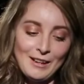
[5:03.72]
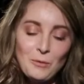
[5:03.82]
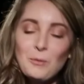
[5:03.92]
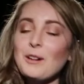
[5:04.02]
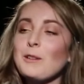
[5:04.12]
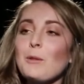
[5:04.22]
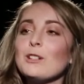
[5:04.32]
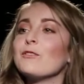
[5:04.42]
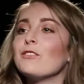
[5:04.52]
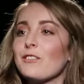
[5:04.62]
What are your
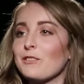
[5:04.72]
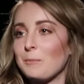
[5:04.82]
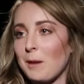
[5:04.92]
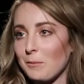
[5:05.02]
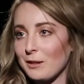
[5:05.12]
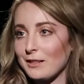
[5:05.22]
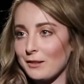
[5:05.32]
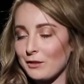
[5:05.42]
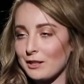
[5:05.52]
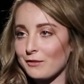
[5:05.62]
most vivid memories
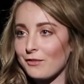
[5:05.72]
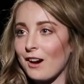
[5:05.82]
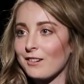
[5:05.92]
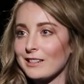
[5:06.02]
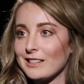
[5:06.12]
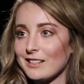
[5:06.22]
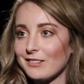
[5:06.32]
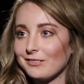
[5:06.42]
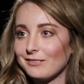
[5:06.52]
of your safaris?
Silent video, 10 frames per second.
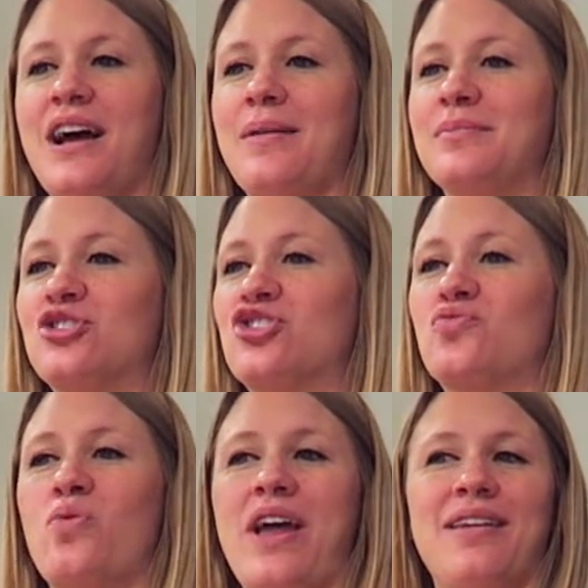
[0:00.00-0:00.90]
I'm
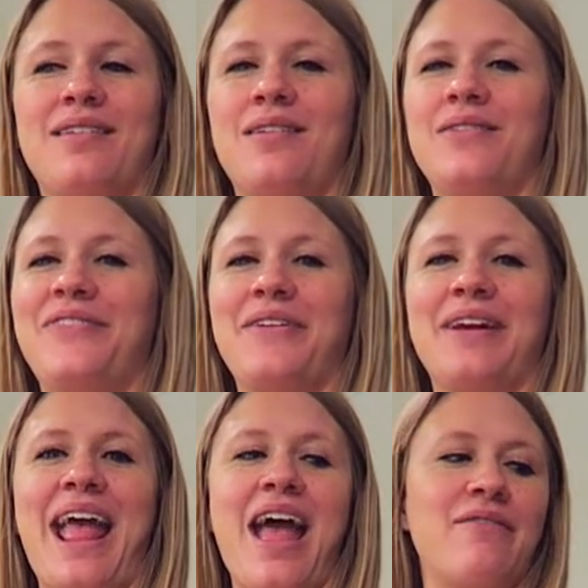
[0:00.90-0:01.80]
sweating
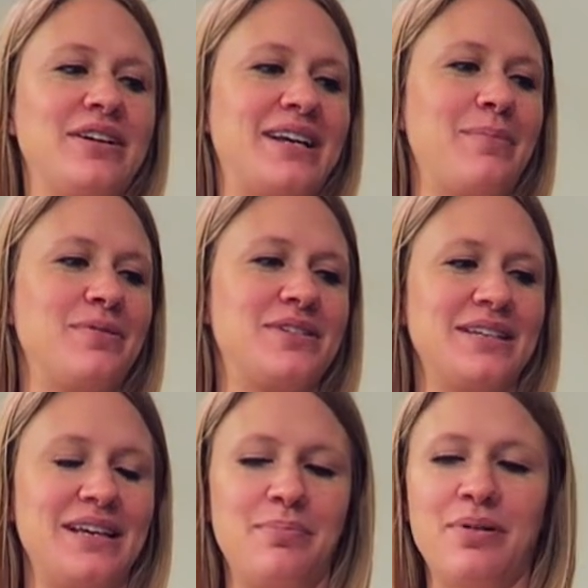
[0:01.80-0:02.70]
during every type of
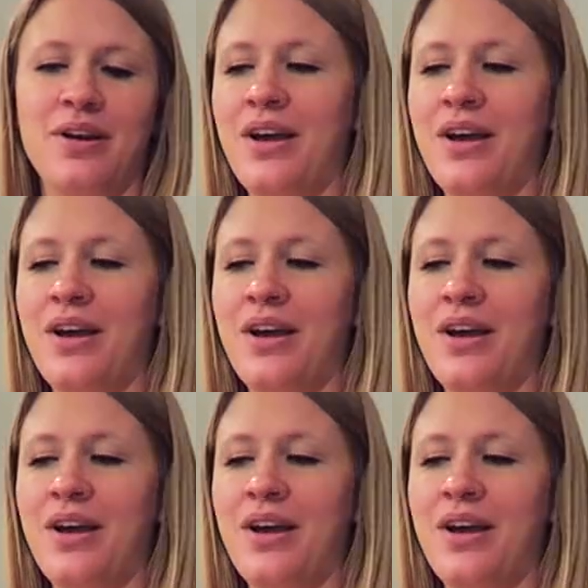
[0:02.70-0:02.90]
sleep.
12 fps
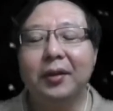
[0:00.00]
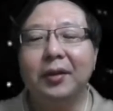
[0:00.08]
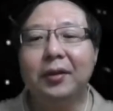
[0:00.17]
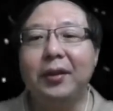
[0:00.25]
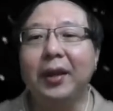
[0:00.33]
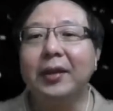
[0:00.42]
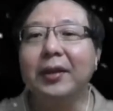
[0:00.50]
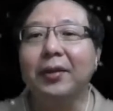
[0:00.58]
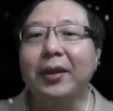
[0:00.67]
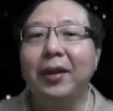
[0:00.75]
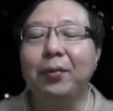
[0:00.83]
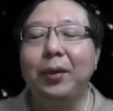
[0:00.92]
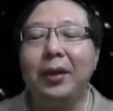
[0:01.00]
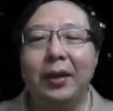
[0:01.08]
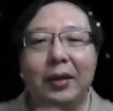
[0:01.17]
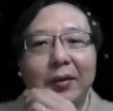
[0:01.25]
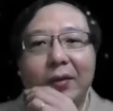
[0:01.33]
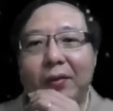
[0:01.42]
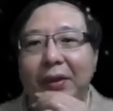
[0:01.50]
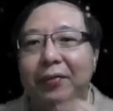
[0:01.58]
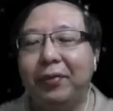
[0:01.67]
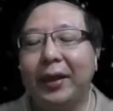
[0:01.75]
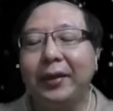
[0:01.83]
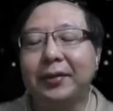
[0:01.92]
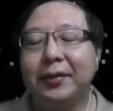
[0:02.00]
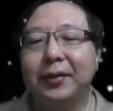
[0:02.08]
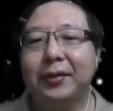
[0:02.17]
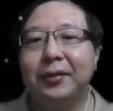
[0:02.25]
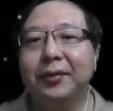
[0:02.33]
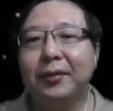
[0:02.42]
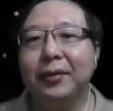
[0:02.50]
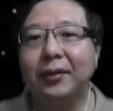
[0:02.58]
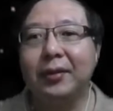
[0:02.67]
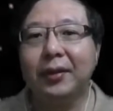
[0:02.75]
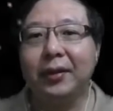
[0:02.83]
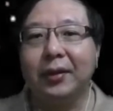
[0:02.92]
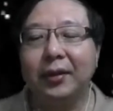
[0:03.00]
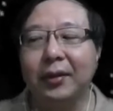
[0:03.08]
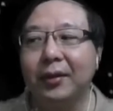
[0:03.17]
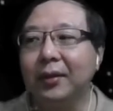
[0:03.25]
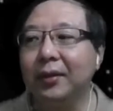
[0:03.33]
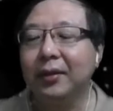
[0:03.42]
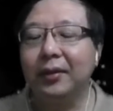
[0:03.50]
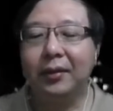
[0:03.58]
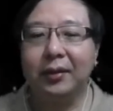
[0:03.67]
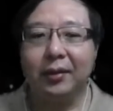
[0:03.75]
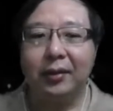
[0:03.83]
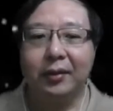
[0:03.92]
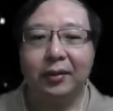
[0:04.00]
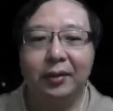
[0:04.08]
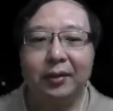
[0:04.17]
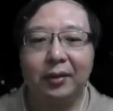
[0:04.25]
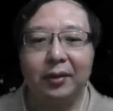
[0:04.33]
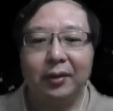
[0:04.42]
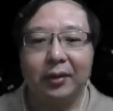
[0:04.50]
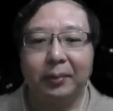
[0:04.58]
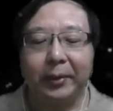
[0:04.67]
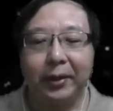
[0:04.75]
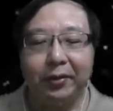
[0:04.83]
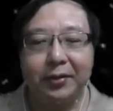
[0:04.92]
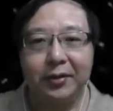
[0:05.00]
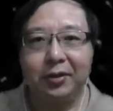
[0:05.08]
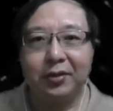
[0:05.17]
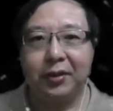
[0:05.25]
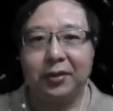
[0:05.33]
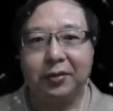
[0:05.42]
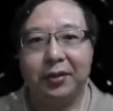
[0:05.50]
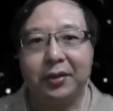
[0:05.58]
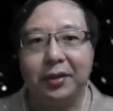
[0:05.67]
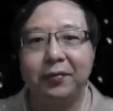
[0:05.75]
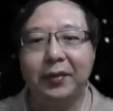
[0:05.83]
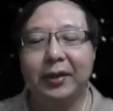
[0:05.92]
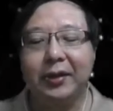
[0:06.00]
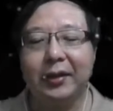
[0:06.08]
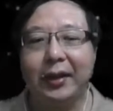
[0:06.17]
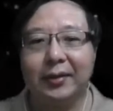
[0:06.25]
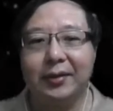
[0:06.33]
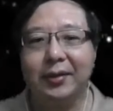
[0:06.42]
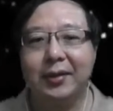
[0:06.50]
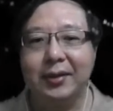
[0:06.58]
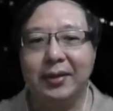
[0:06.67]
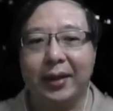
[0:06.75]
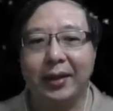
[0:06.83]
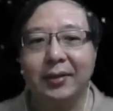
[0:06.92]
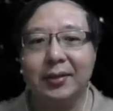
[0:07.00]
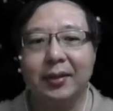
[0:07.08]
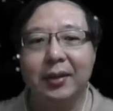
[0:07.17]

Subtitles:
Okay, now can we rewrite the binary search iterative? And the answer is yes.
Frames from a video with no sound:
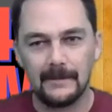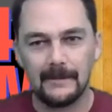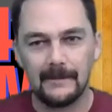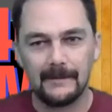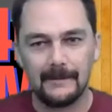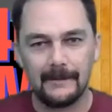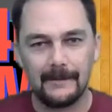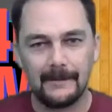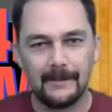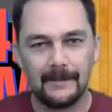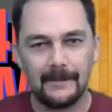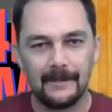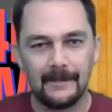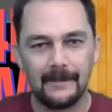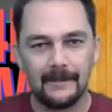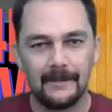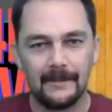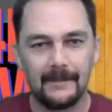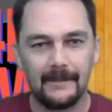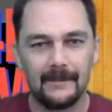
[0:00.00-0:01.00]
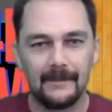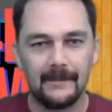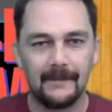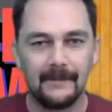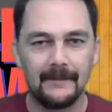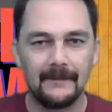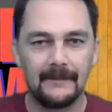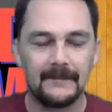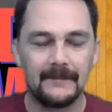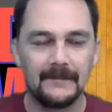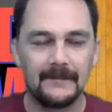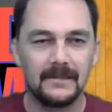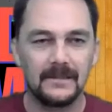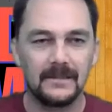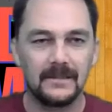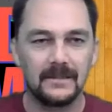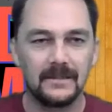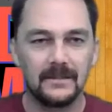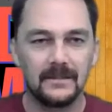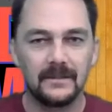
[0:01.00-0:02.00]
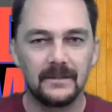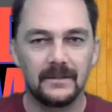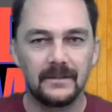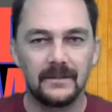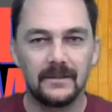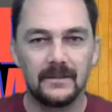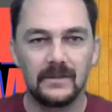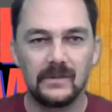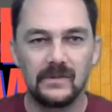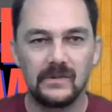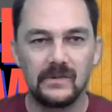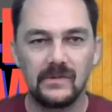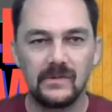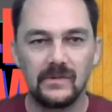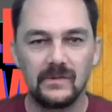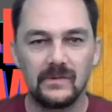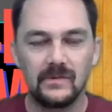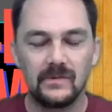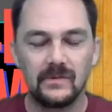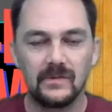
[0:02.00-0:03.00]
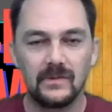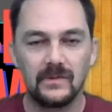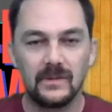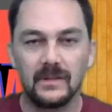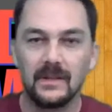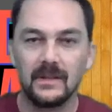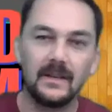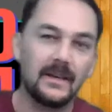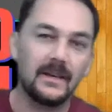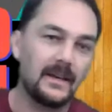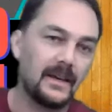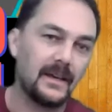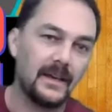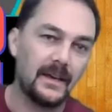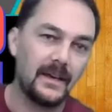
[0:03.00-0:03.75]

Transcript: (not speaking)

________________

WORK INSTRUCTION |
Write out the material above again, word for word, minus its pictures.

SOLUTION TO THE PROBLEM |
[5:03.72]
[5:03.82]
[5:03.92]
[5:04.02]
[5:04.12]
[5:04.22]
[5:04.32]
[5:04.42]
[5:04.52]
[5:04.62]
What are your
[5:04.72]
[5:04.82]
[5:04.92]
[5:05.02]
[5:05.12]
[5:05.22]
[5:05.32]
[5:05.42]
[5:05.52]
[5:05.62]
most vivid memories
[5:05.72]
[5:05.82]
[5:05.92]
[5:06.02]
[5:06.12]
[5:06.22]
[5:06.32]
[5:06.42]
[5:06.52]
of your safaris?
Silent video, 10 frames per second.
[0:00.00-0:00.90]
I'm
[0:00.90-0:01.80]
sweating
[0:01.80-0:02.70]
during every type of
[0:02.70-0:02.90]
sleep.
12 fps
[0:00.00]
[0:00.08]
[0:00.17]
[0:00.25]
[0:00.33]
[0:00.42]
[0:00.50]
[0:00.58]
[0:00.67]
[0:00.75]
[0:00.83]
[0:00.92]
[0:01.00]
[0:01.08]
[0:01.17]
[0:01.25]
[0:01.33]
[0:01.42]
[0:01.50]
[0:01.58]
[0:01.67]
[0:01.75]
[0:01.83]
[0:01.92]
[0:02.00]
[0:02.08]
[0:02.17]
[0:02.25]
[0:02.33]
[0:02.42]
[0:02.50]
[0:02.58]
[0:02.67]
[0:02.75]
[0:02.83]
[0:02.92]
[0:03.00]
[0:03.08]
[0:03.17]
[0:03.25]
[0:03.33]
[0:03.42]
[0:03.50]
[0:03.58]
[0:03.67]
[0:03.75]
[0:03.83]
[0:03.92]
[0:04.00]
[0:04.08]
[0:04.17]
[0:04.25]
[0:04.33]
[0:04.42]
[0:04.50]
[0:04.58]
[0:04.67]
[0:04.75]
[0:04.83]
[0:04.92]
[0:05.00]
[0:05.08]
[0:05.17]
[0:05.25]
[0:05.33]
[0:05.42]
[0:05.50]
[0:05.58]
[0:05.67]
[0:05.75]
[0:05.83]
[0:05.92]
[0:06.00]
[0:06.08]
[0:06.17]
[0:06.25]
[0:06.33]
[0:06.42]
[0:06.50]
[0:06.58]
[0:06.67]
[0:06.75]
[0:06.83]
[0:06.92]
[0:07.00]
[0:07.08]
[0:07.17]

Subtitles:
Okay, now can we rewrite the binary search iterative? And the answer is yes.
Frames from a video with no sound:
[0:00.00-0:01.00]
[0:01.00-0:02.00]
[0:02.00-0:03.00]
[0:03.00-0:03.75]

Transcript: (not speaking)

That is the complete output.